Now free, Thomas Humber got the backing of Nottingham lace bleacher dyer and finisher, T Harrison Lambert, and took charge of the whole business and its Beeston works. Lambert, father of A. J. Alan, was a cycle-racing friend building a reputation as a successful company promoter. Humber and Lambert opened a factory in Coventry in 1886.

By 1887 the cycle industry was consolidating and Humber and company promoter Lambert sold their business to investors who added a number of other substantial cycle manufacturers and then floated the new combine on the stock exchange. Such was the public's recognition of Humber products and their high quality and reliability the whole new organisation was named Humber & Co Limited though Humber's was not the largest component. Thomas Humber agreed to manage the whole enterprise with its works in Coventry and Wolverhampton as well as Beeston.

Thomas Humber retired in 1892 at the end of his 5-year contract. Following financial difficulties, an outcome of the slump of 1898–1899, Humber & Co Limited's business was transferred to a new incorporation named Humber Limited.

==Retirement==
Thomas Humber then involved himself in the development of the pneumatic tyre and floated Beeston Pneumatic Tyre Company Limited. With Lambert he had other business interests.
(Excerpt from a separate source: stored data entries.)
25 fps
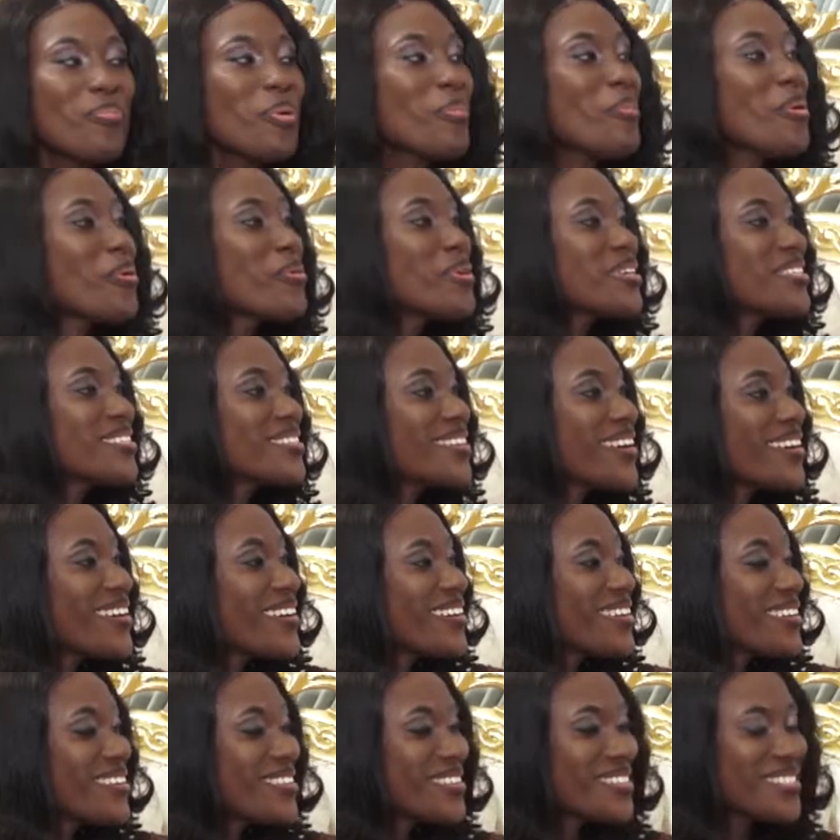Mama Rita,
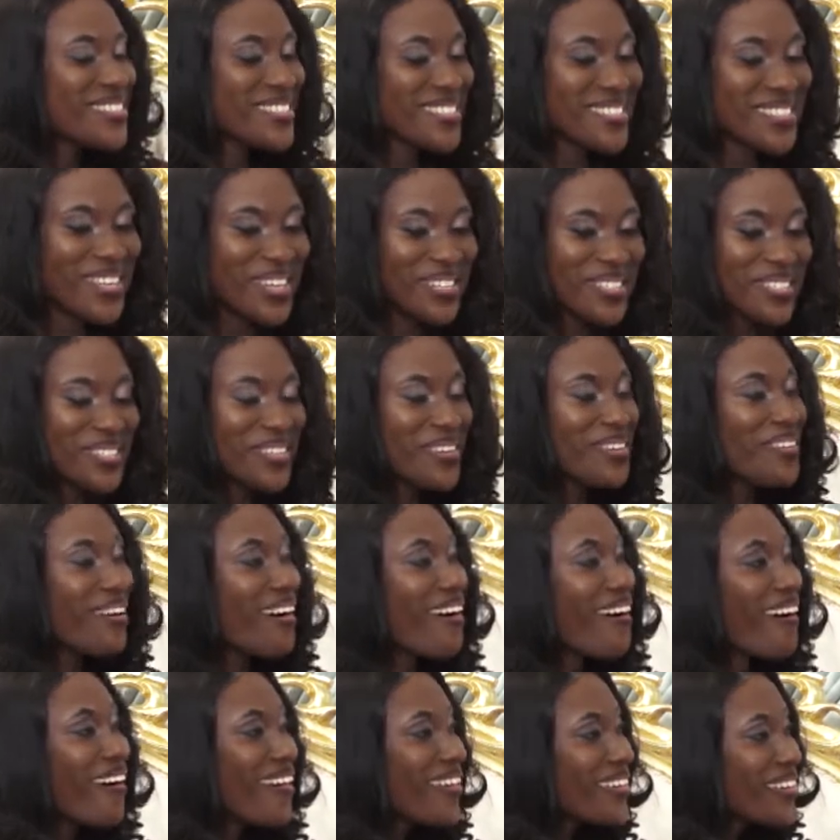it is such an
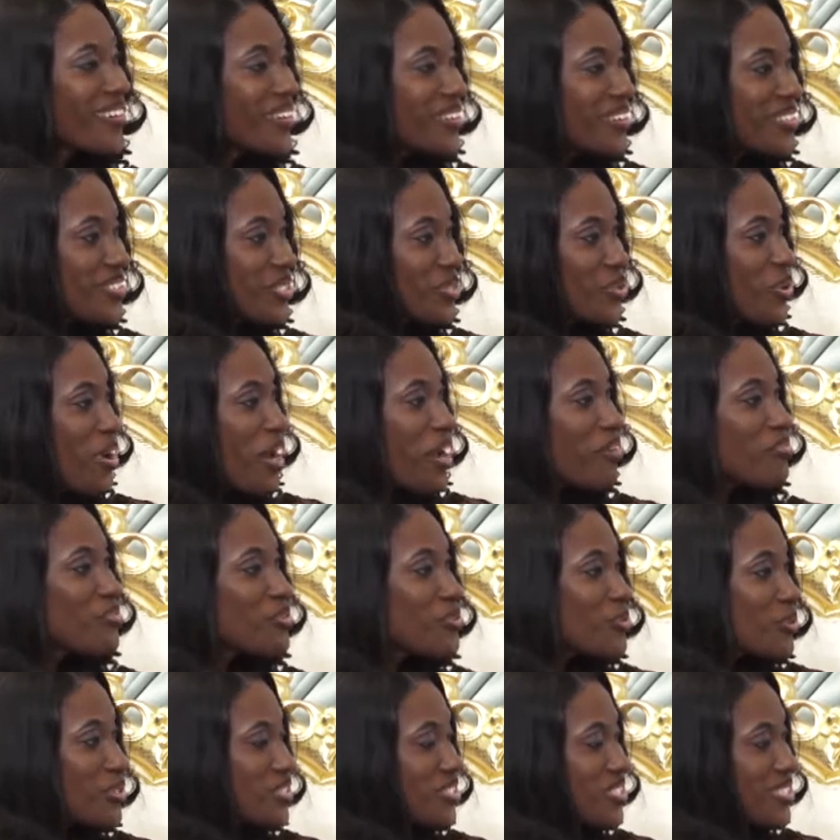honor to have
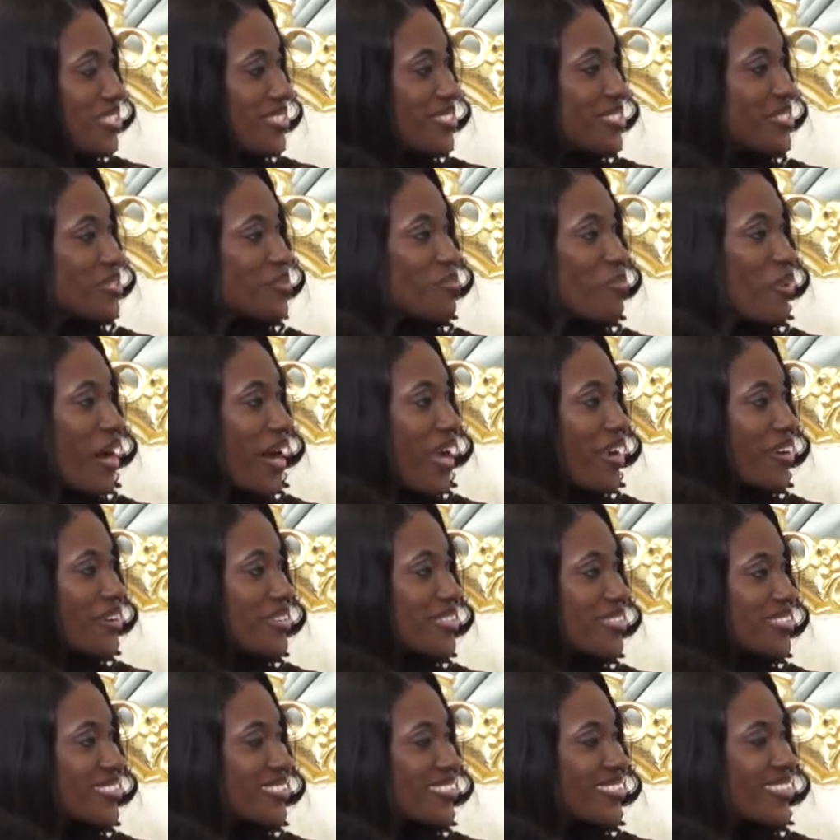you in She
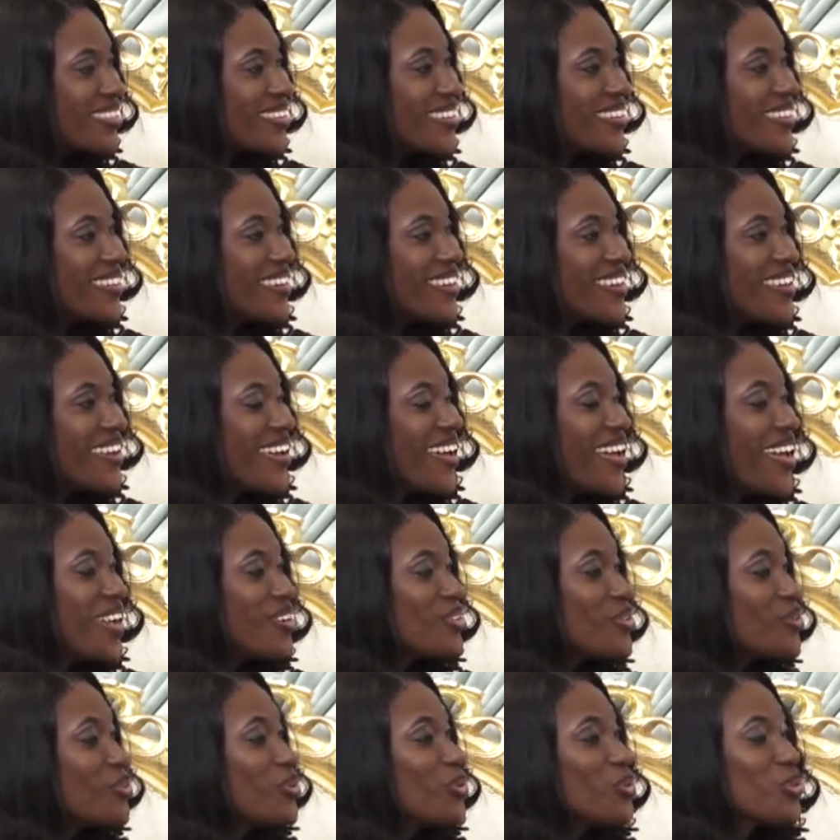Inspires. And
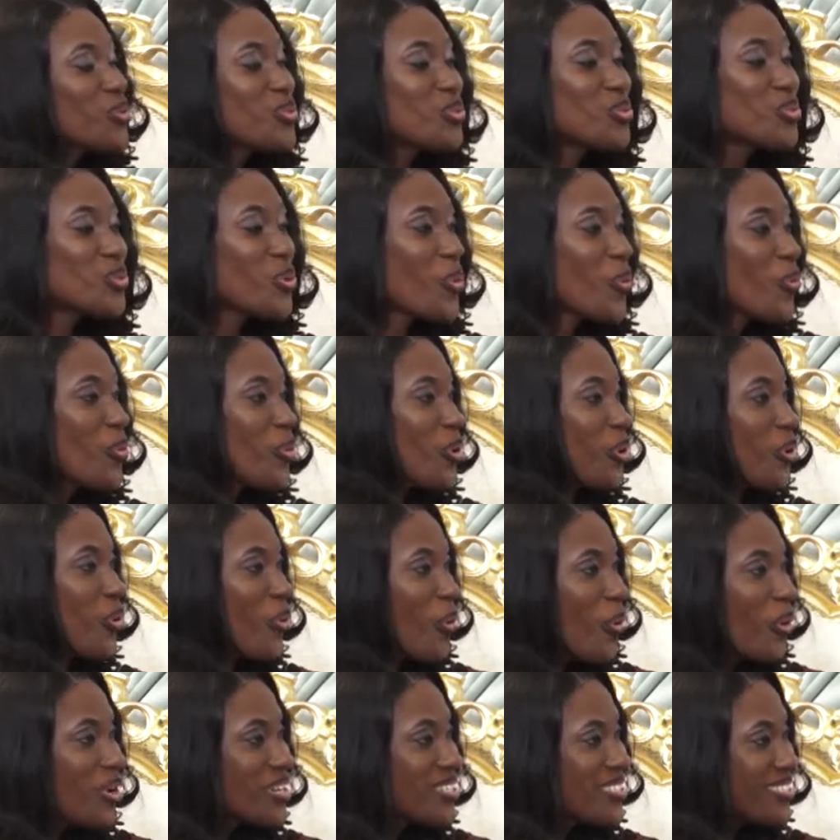you look so
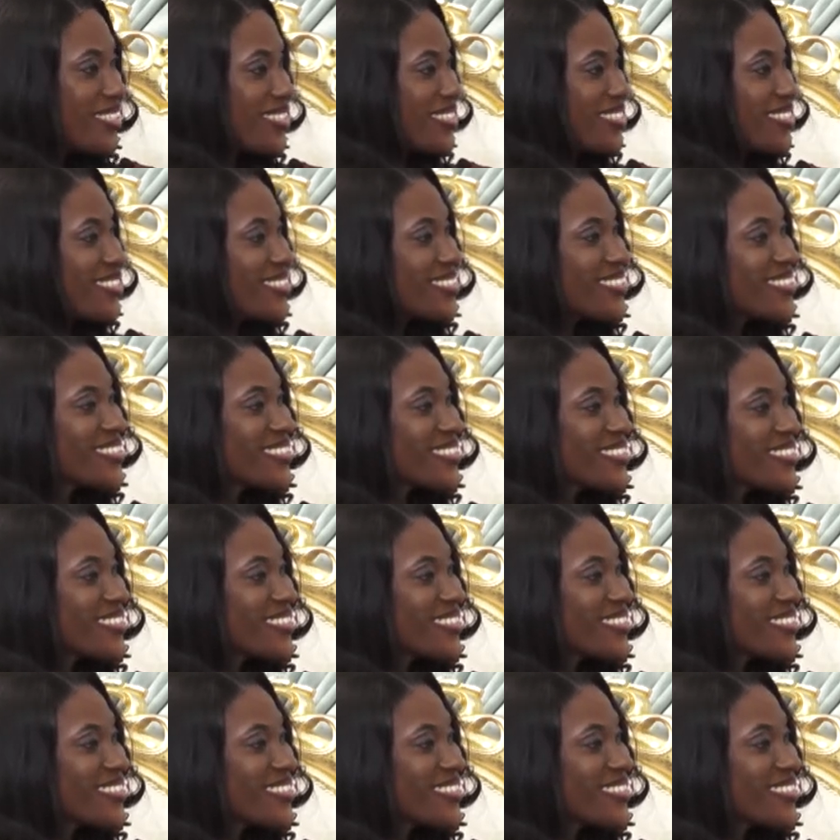gorgeous.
His old company took him to court in 1896 after his involvement in British Motor Syndicate Limited became public insisting on enforcing his agreement to not become a director of a business in a related field.

Lambert remained a director of Humber and its foreign subsidiaries and joined boards of industrial businesses including Watney breweries, by then the largest brewer in London, and Watney subsidiaries in USA. However Lambert's dealings in cycle company shares brought him into association with Ernest Terah Hooley and into bankruptcy in 1900.

Thomas's wife had unsuccessfully petitioned for divorce in 1886. Emma died on 8 August 1903. Thomas married Eleanor Robinson, 30 years his junior, in Paddington on 9 September 1903. They moved to Kingston upon Thames and Thomas died there 24 November 1910 aged 69.

===Cycle racing===
In 1891 Charles Terront won the world's first long-distance race, Paris–Brest–Paris, riding a Humber bicycle fitted with prototype removable pneumatic tyres made by Michelin.